Now, on the other hand, I sometimes advise employer clients, when faced with such allegations to “get a grip” and consider whether the public realistically has any interest in their case and its allegations. There are only so many cases with sufficient public interest to land their stories in the news. Too many companies believe that they are of greater public interest than they actually are.

And many employees exaggerate in their own minds the potency of the information that they have. Good judgment in evaluating that and knowing how to maximize the impact of the information should be essential legal skills.

An interesting sidenote is the recent trend toward legislative prohibition of non-disclosure agreements. Certain women’s rights organizations in particular have lobbied against them declaring that “women should not be silenced.“ They might want to speak to the women actually affected.

I have had many cases on behalf of women who are the victims of harassment or worse, who would happily lynch such advocates. They are delighted to obtain the settlements which they secured in return for non-disclosure agreements.
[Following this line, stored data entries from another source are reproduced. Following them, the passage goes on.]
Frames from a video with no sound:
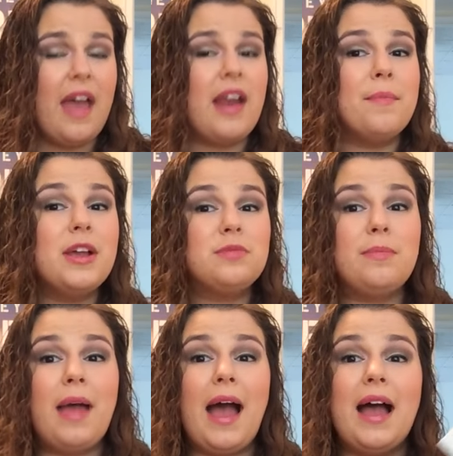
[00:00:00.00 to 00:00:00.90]
And it makes me
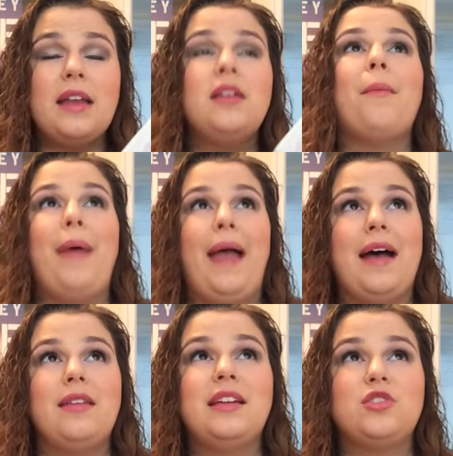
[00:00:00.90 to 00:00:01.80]
mad, not
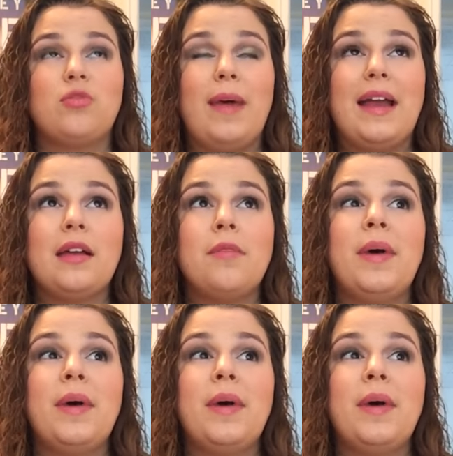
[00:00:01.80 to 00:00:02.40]
mad, that's dramatic,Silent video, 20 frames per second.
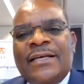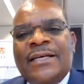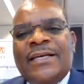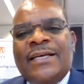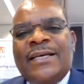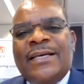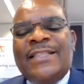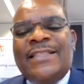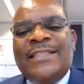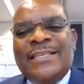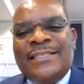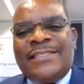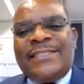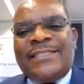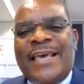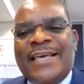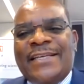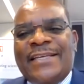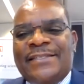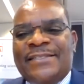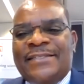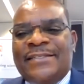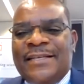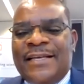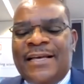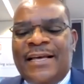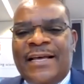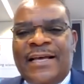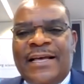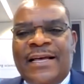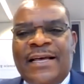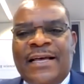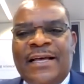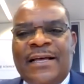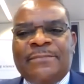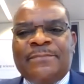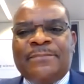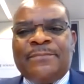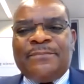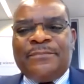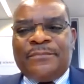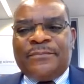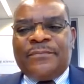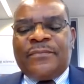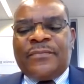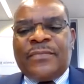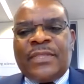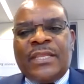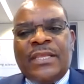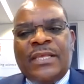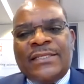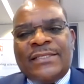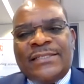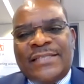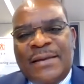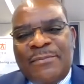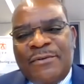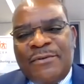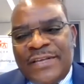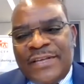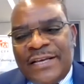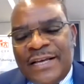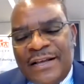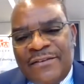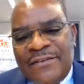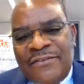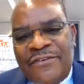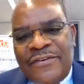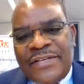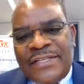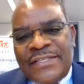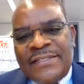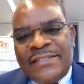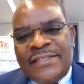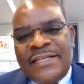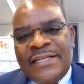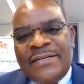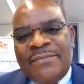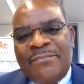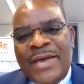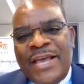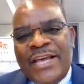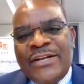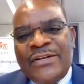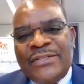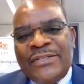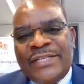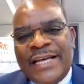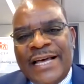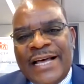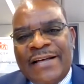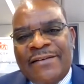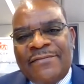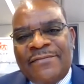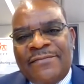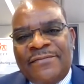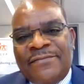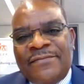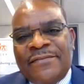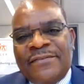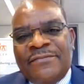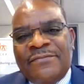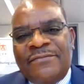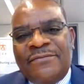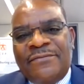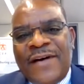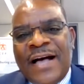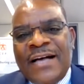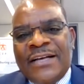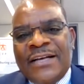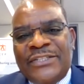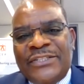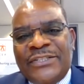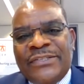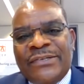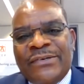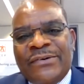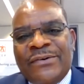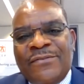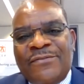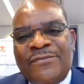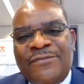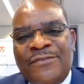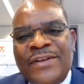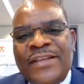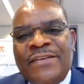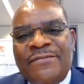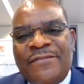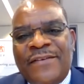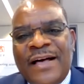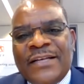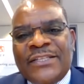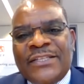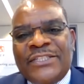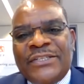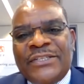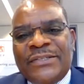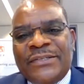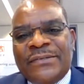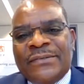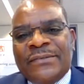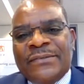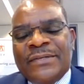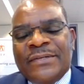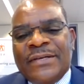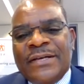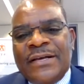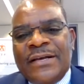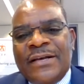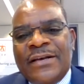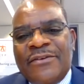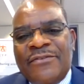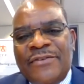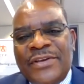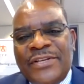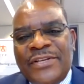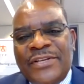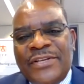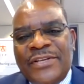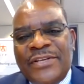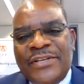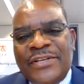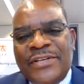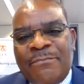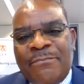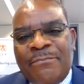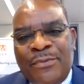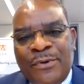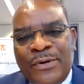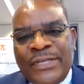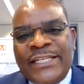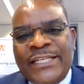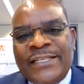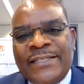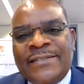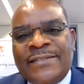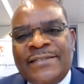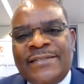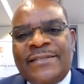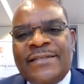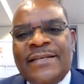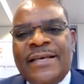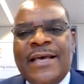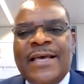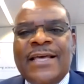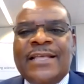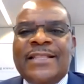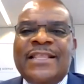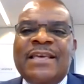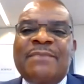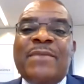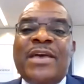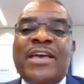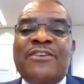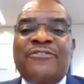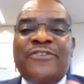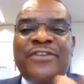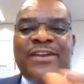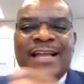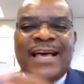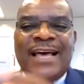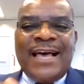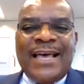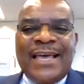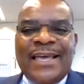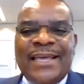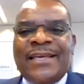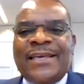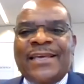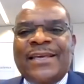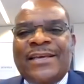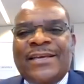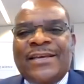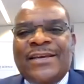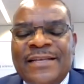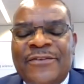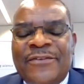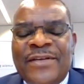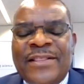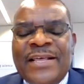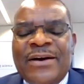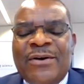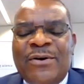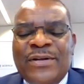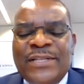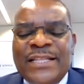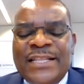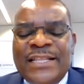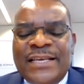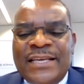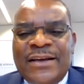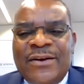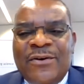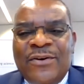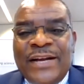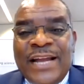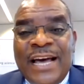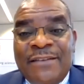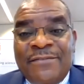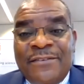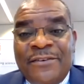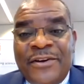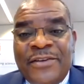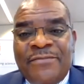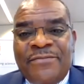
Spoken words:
In this case, some of the countries that may not have functional or fully functional regulatory bodies, they may rely rather on AVAREF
But for their agreeing to a non-disclosure agreement, the amounts would never have been paid and the women would not have had the compensation they genuinely deserved for what they had incurred.

P.E.I. has just passed a prohibition on some non-disclosure agreements and similar legislation has passed first reading in Nova Scotia and been discussed elsewhere.

It might well be that non-disclosure agreements, as a matter of policy, are inappropriate to conceal fraudulent activity but, short of that, it is in neither employees’ nor employers’ interest to prevent parties from resolving their concerns quietly and permanently.